How rapeseed could be used as a protein source for human nutrition

Bitter rapeseed

Rapeseed doesn't just contain oil but high-quality protein, too. However, protein extracts from rapeseed have an intense, bitter off-taste. A team led by food chemist Thomas Hofmann has now identified the substance that is pivotal for the bitter taste. This is a first step towards developing rapeseed for the human protein supply.

According to the Food and Agriculture Organization of the United Nations (FAO), the demand for food will approximately double by 2050 due to the growing world population. "Bottlenecks are to be expected in this context, particularly in protein supply," says Thomas Hofmann, who heads the Chair of Food Chemistry and Molecular Sensory Science at the Technical University of Munich (TUM).

According to Hofmann, who is also Director of the Leibniz-Institute for Food Systems Biology, it is therefore important to develop new plant protein sources for human nutrition. And rapeseed is a good local source.

Rapeseed contains high-quality protein

Rapeseed doesn't just contain oil but high-quality protein too, which contains many essential amino acids. Worldwide around 1.12 million tons of crude protein are produced annually from rapeseed oil. Although farmers have long used this so-called rapeseed cake as a protein feed for animals, it has not played a role as a protein source in human nutrition so far.

One reason is that the accompanying substances contained in rapeseed strongly impair the taste of the obtained protein isolates. These substances include, for example, very bitter-tasting secondary plant constituents. Hofmann and his team therefore looked into the issue of which bitter substances cause the rapeseed protein's unpleasant bad taste.

The key substance that makes rapeseed protein taste bitter

The researchers investigated three different protein isolates using mass spectrometric analysis methods and taste tests. The first isolate was an extract of all the proteins contained in rapeseed meal. The second isolate predominantly contained cruciferin and the third napin, which are the rapeseed's two main storage proteins. All three isolates had a protein content of 80 to 90 percent.

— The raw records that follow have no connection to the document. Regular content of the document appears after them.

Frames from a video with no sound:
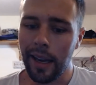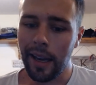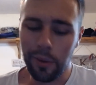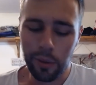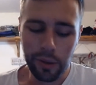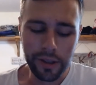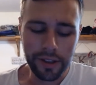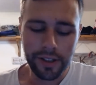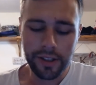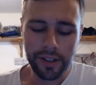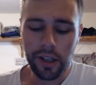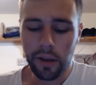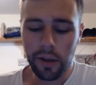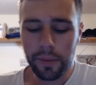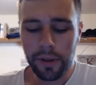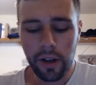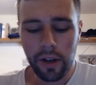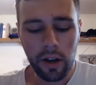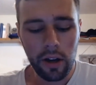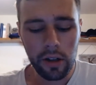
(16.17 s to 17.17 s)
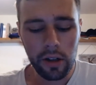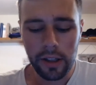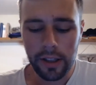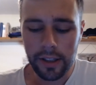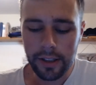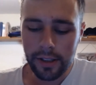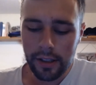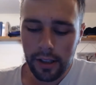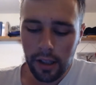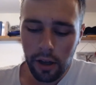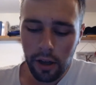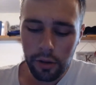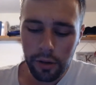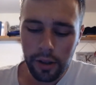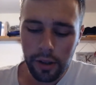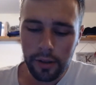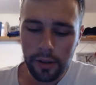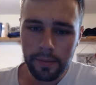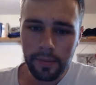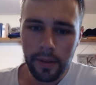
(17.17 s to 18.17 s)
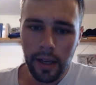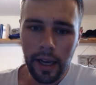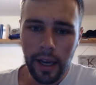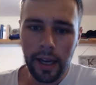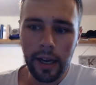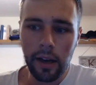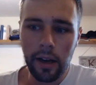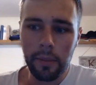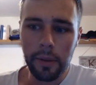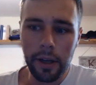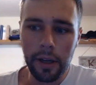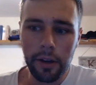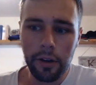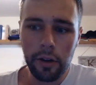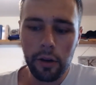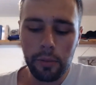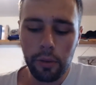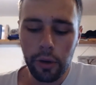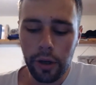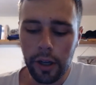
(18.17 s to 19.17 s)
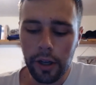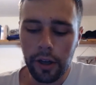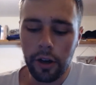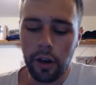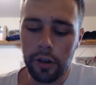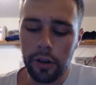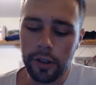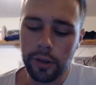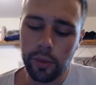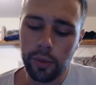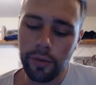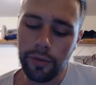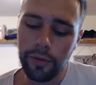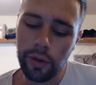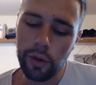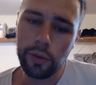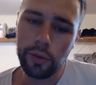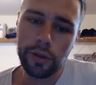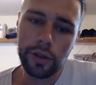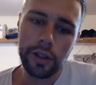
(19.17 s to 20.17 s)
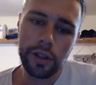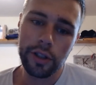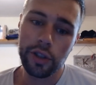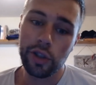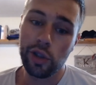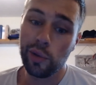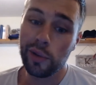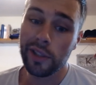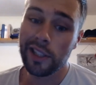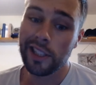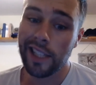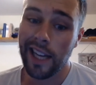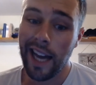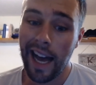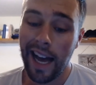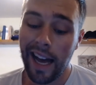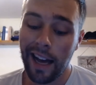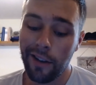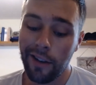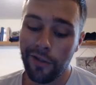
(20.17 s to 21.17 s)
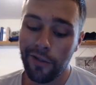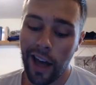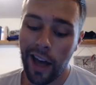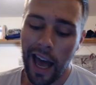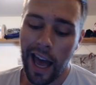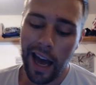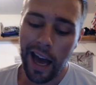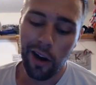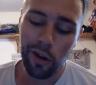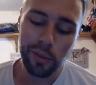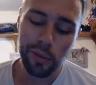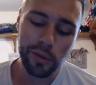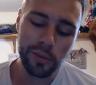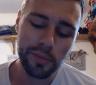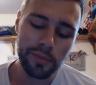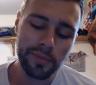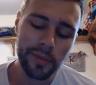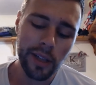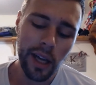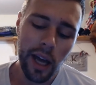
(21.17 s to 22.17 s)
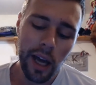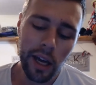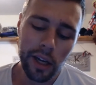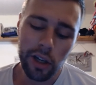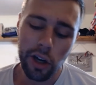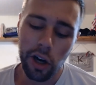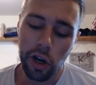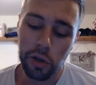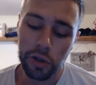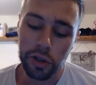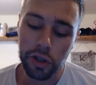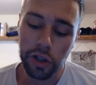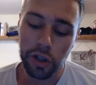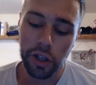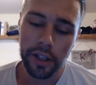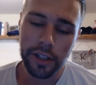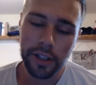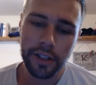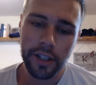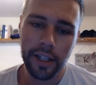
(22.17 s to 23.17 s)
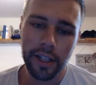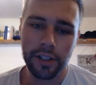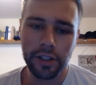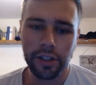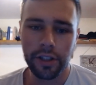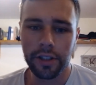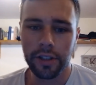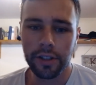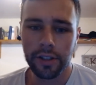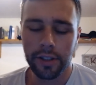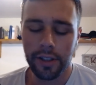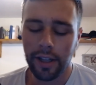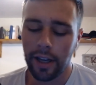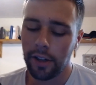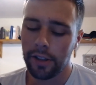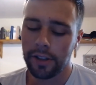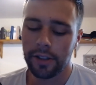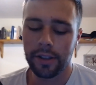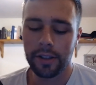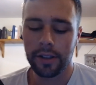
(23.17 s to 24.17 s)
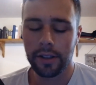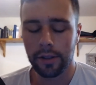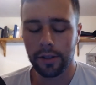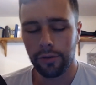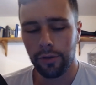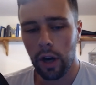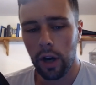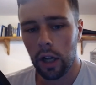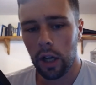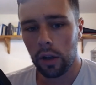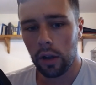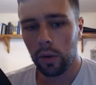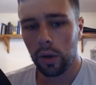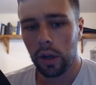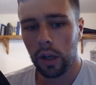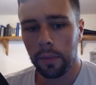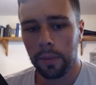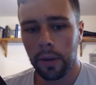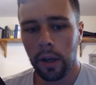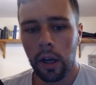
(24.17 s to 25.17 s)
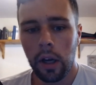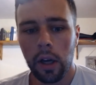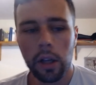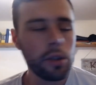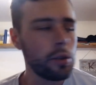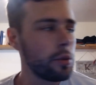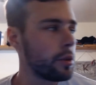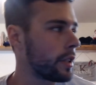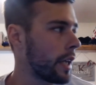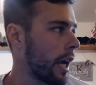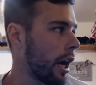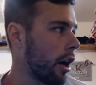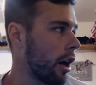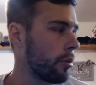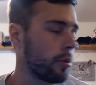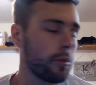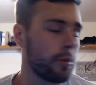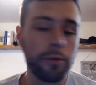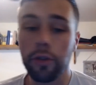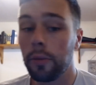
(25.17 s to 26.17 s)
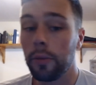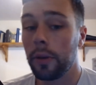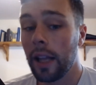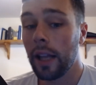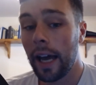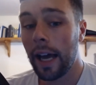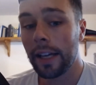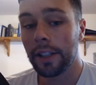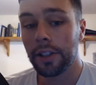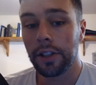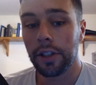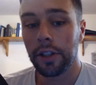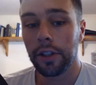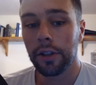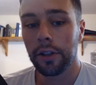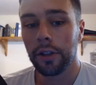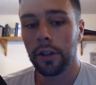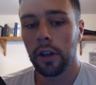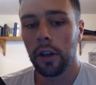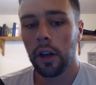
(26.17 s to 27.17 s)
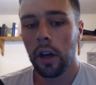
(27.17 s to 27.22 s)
what's up, y'all? It's Slogan, and I'm here bringing y'all this review to this newest Nav album called Good Intentions. Now, this is his follow-up to his album from last year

As the investigations show for the first time, a compound called kaempferol 3-O-(2‘‘‘-O-sinapoyl-ß-sophoroside) is the key substance that makes protein extracts from rapeseed inedible. The cruciferin isolate in particular contained a great amount of this bitter substance with 390 milligrams per kilogramme. The rapeseed meal and napin isolate had less than a tenth of the quantity, but still tasted bitter in the sensory test.

Starting point for new processes

"Since we now know the cause of the bitter off-taste, it is much easier to develop suitable technological processes or breeding strategies that can be used to produce tasty, protein-rich foods from rapeseed," said co-author Corinna Dawid, who heads the Phytometabolomics research group at TUM.

 

Publication:

C. Hald, C. Dawid, R. Tressel, T. Hofmann:
Kaempferol 3-O-(2'''-O-sinapoyl-β-sophoroside) causes the undesired bitter taste of canola/rapeseed protein isolates
J Agric Food Chem, 67: 372–378, DOI: 10.1021/acs.jafc.8b06260

https://pubs.acs.org/doi/10.1021/acs.jafc.8b06260

Further information:

The research project was funded by the Federal Ministry of Education and Research (BMBF) as part of the RaPEQ project (031B0198D). The project partner was the Pilot Pflanzenöltechnologie e.V. research institute in Magdeburg.

 

Contact:

Prof. Dr. Thomas Hofmann
Technical University of Munich
Chair of Food Chemistry and Molecular Sensory Science,
Director of the Leibniz-Institute for Food Systems Biology at TUM
Tel.: +49 8161 71 2902 – E-mail: thomas.hofmanntum.REMOVE-THIS.de

Dr. Corinna Dawid
Technical University of Munich
Chair of Food Chemistry and Molecular Sensory Science,
Workgroup Phytometabolomics
Tel.: +49 8161 71 2923 – E-mail: corinna.dawidtum.REMOVE-THIS.de

Links:

http://www.molekulare-sensorik.de/index.php?id=2&L=1

https://www.leibniz-lsb.de/en/

http://www.molekulare-sensorik.de/index.php?id=75&L=1

 

The Leibniz-Institute for Food Systems Biology at the Technical University of Munich (Leibniz-LSB@TUM) has a unique research profile. Its researchers combine methods of basic biomolecular research with analytical methods of bioinformatics and analytical high-performance technologies. Their goal is to decode the complex ingredient profiles from raw materials to the final food products and to elucidate their function as biological active molecules on humans. Based on their studies, the scientists develop products, which are as healthy as they are tasty. These foods will help to provide a sustainable and sufficient stream of food for future generations. In addition, the new scientific findings will be used to develop personalized nutritional concepts that, for example, help people with food intolerance without compromising quality of life and endangering their health.